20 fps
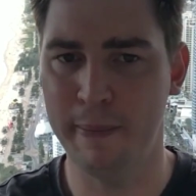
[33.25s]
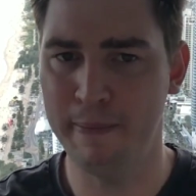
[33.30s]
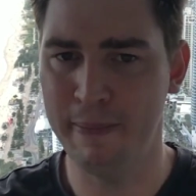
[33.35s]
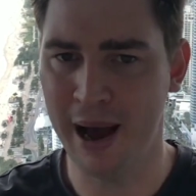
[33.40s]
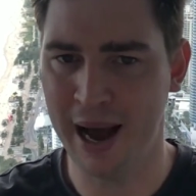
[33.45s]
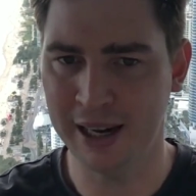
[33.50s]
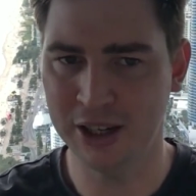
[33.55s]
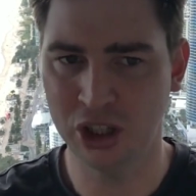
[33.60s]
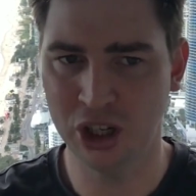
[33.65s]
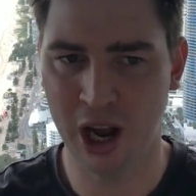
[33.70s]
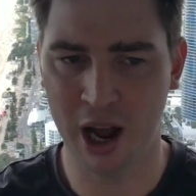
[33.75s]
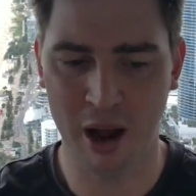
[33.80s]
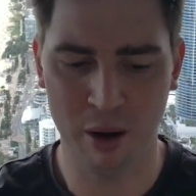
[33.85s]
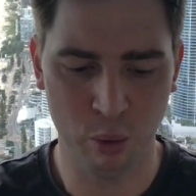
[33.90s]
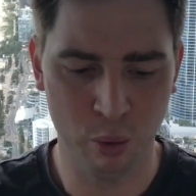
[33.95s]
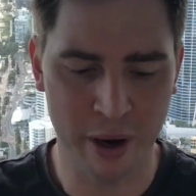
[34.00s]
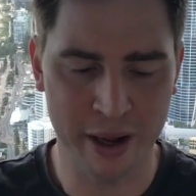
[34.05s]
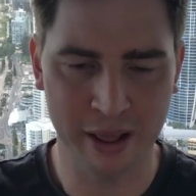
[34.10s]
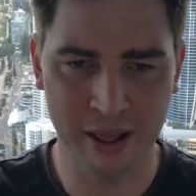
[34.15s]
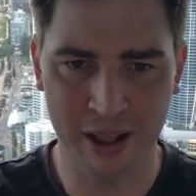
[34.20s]
match up
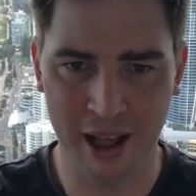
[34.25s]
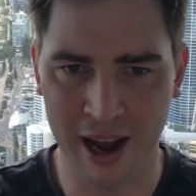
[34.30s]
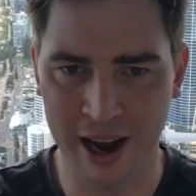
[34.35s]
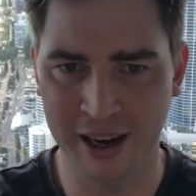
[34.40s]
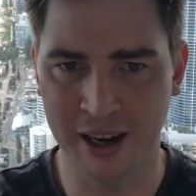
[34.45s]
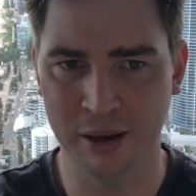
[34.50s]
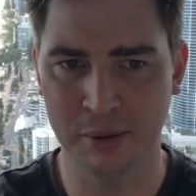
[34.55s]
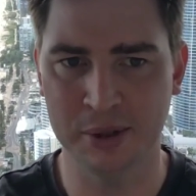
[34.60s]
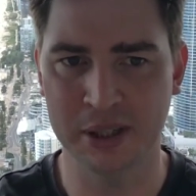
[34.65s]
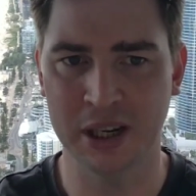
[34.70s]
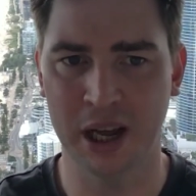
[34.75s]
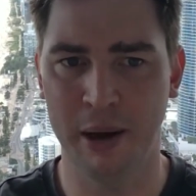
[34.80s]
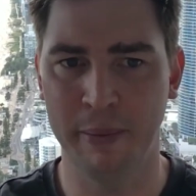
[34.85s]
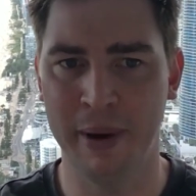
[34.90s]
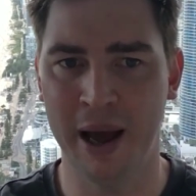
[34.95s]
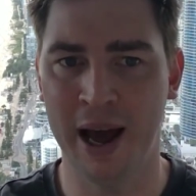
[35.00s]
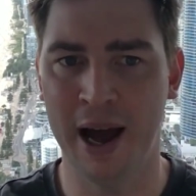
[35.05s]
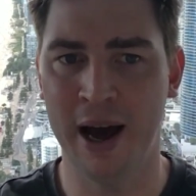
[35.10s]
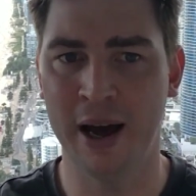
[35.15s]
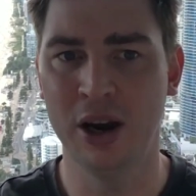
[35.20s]
when lineups come
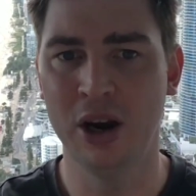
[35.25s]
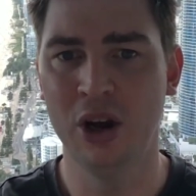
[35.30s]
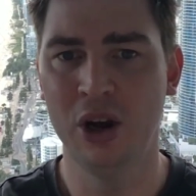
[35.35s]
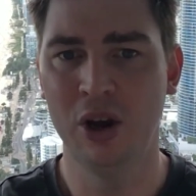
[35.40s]
out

+===+

Aim of the exercise » Set every entry down again exactly as written, and omit the images.

Answer for the task »
20 fps
[33.25s]
[33.30s]
[33.35s]
[33.40s]
[33.45s]
[33.50s]
[33.55s]
[33.60s]
[33.65s]
[33.70s]
[33.75s]
[33.80s]
[33.85s]
[33.90s]
[33.95s]
[34.00s]
[34.05s]
[34.10s]
[34.15s]
[34.20s]
match up
[34.25s]
[34.30s]
[34.35s]
[34.40s]
[34.45s]
[34.50s]
[34.55s]
[34.60s]
[34.65s]
[34.70s]
[34.75s]
[34.80s]
[34.85s]
[34.90s]
[34.95s]
[35.00s]
[35.05s]
[35.10s]
[35.15s]
[35.20s]
when lineups come
[35.25s]
[35.30s]
[35.35s]
[35.40s]
out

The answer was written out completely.